* **DATA FOR PROCESSING**

---------------

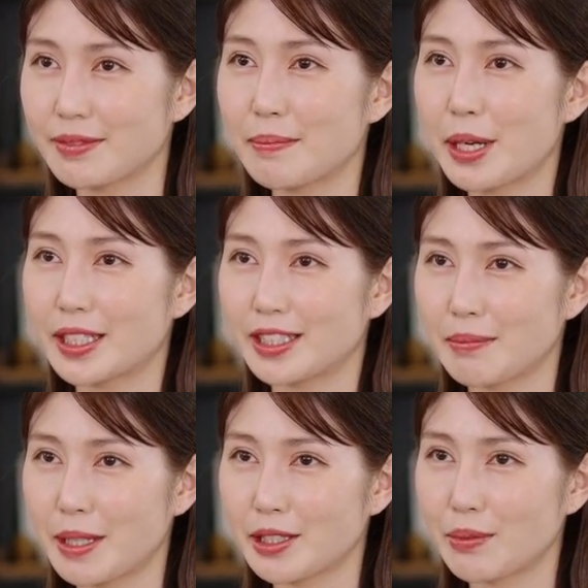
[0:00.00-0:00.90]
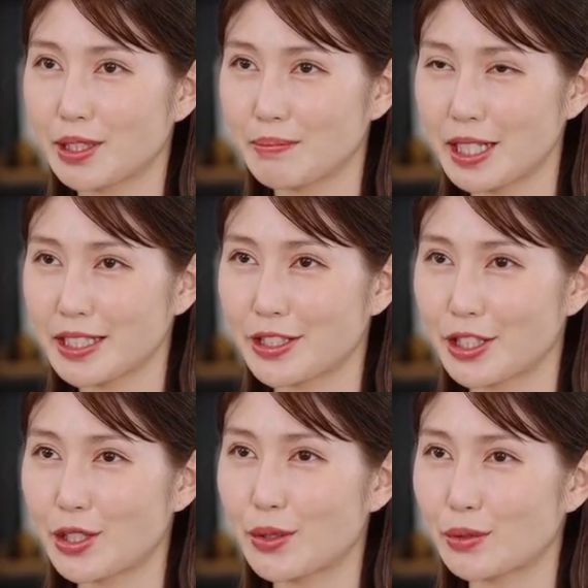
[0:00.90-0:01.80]
Participants were split into
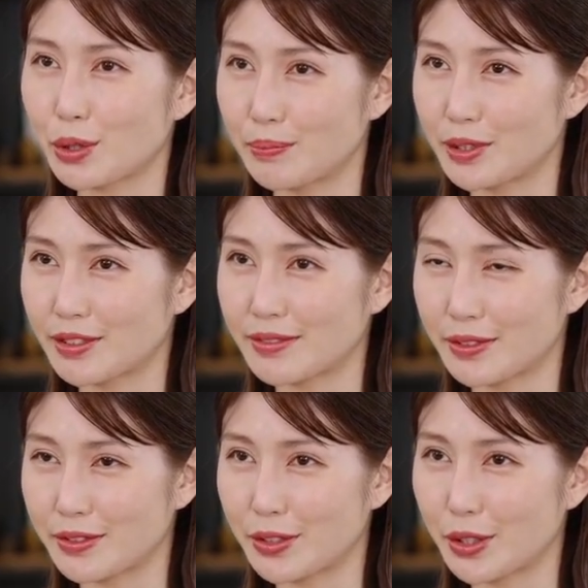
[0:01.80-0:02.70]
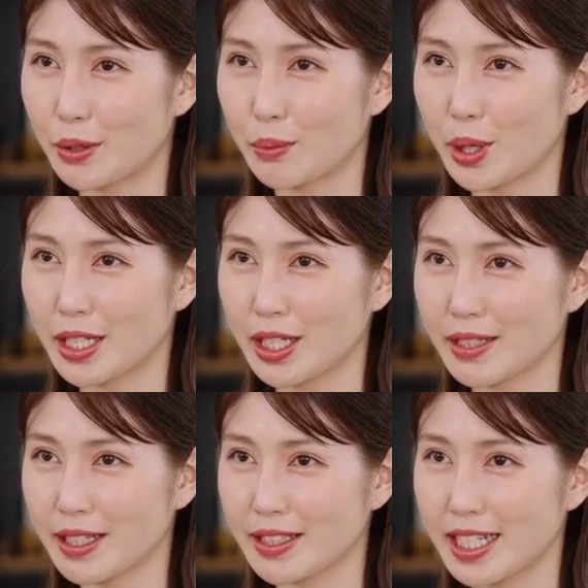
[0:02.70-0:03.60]
2 groups. One
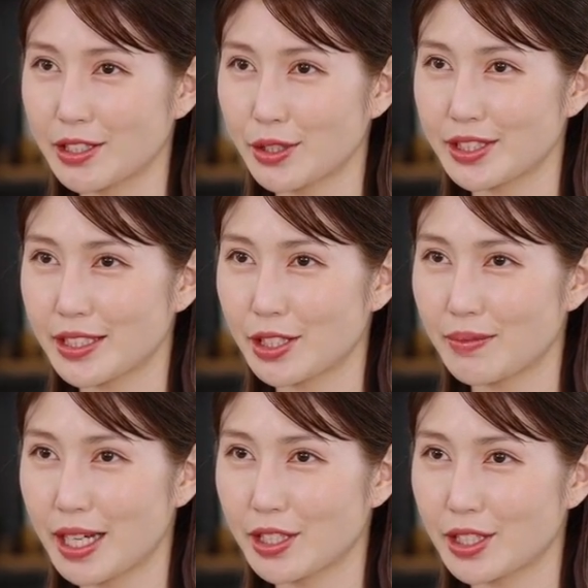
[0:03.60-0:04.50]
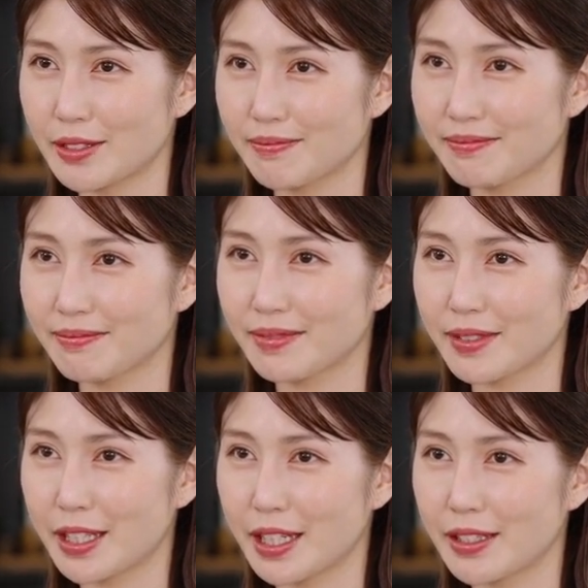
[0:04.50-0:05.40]
got the Tetris intervention.
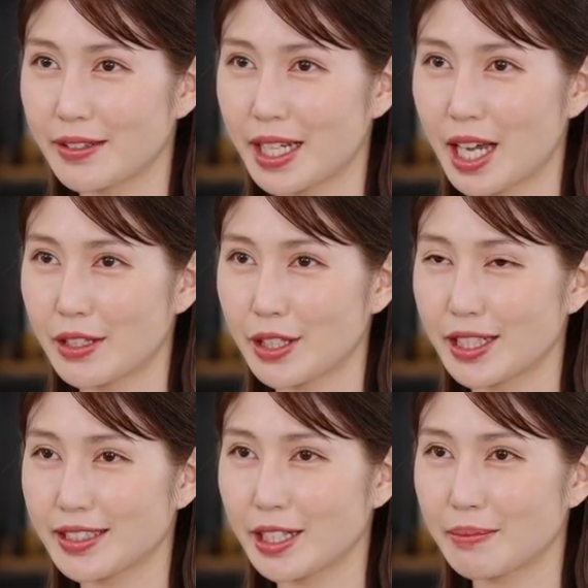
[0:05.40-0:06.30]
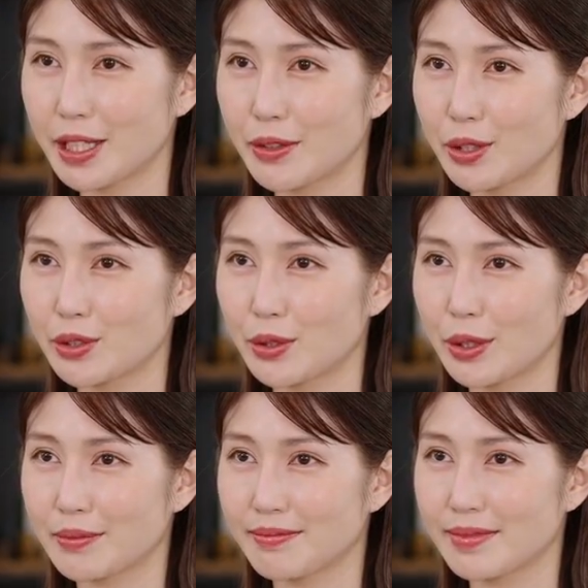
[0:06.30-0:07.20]
The other did something
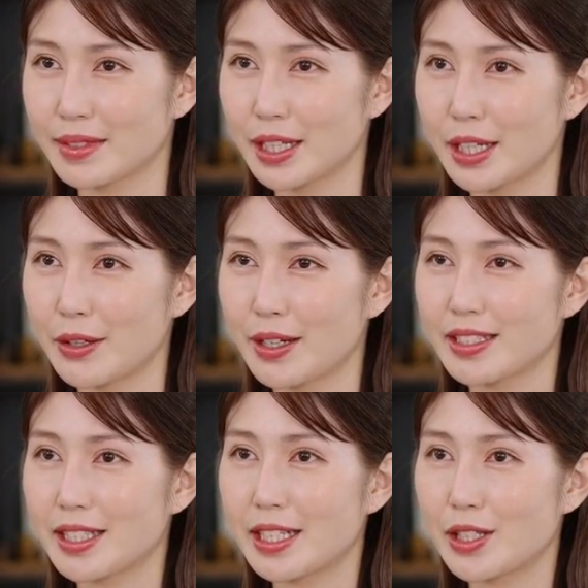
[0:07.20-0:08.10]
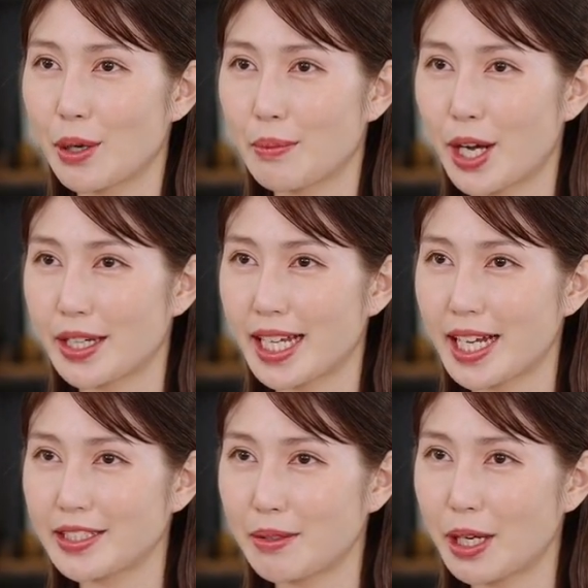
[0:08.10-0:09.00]
neutral, listening to a
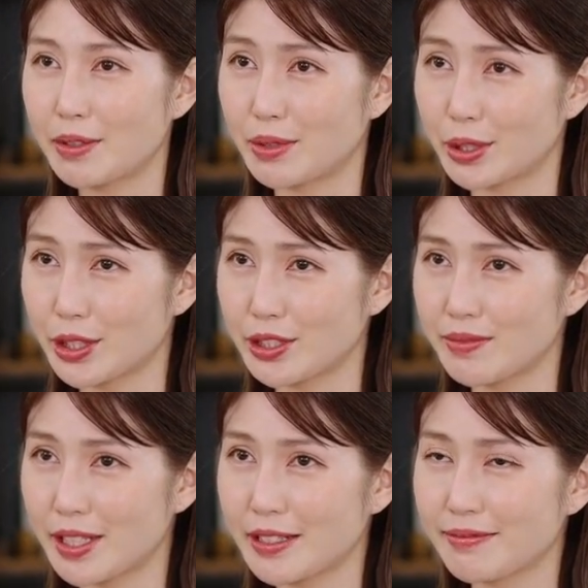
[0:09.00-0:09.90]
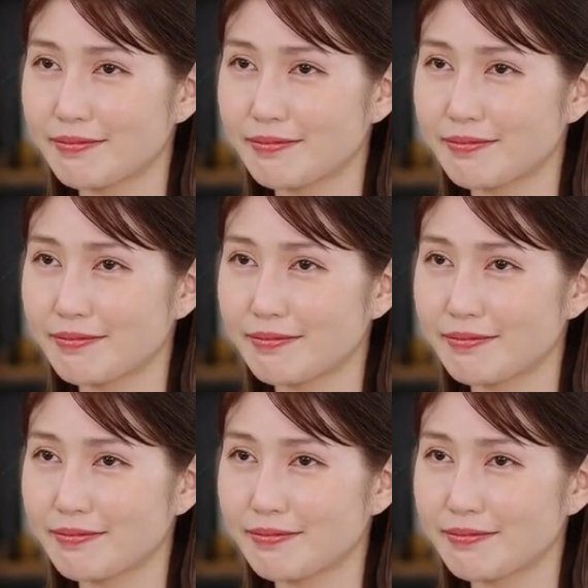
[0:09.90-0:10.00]
podcast about philosophy.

---------------

* **ASSIGNMENT**
In the listing above, find the line containing "[0:04.50-0:05.40]" and restate it and every later line verbatim, with the pictures left out.

* **REPLY TO THE EXERCISE**
[0:04.50-0:05.40]
got the Tetris intervention.
[0:05.40-0:06.30]
[0:06.30-0:07.20]
The other did something
[0:07.20-0:08.10]
[0:08.10-0:09.00]
neutral, listening to a
[0:09.00-0:09.90]
[0:09.90-0:10.00]
podcast about philosophy.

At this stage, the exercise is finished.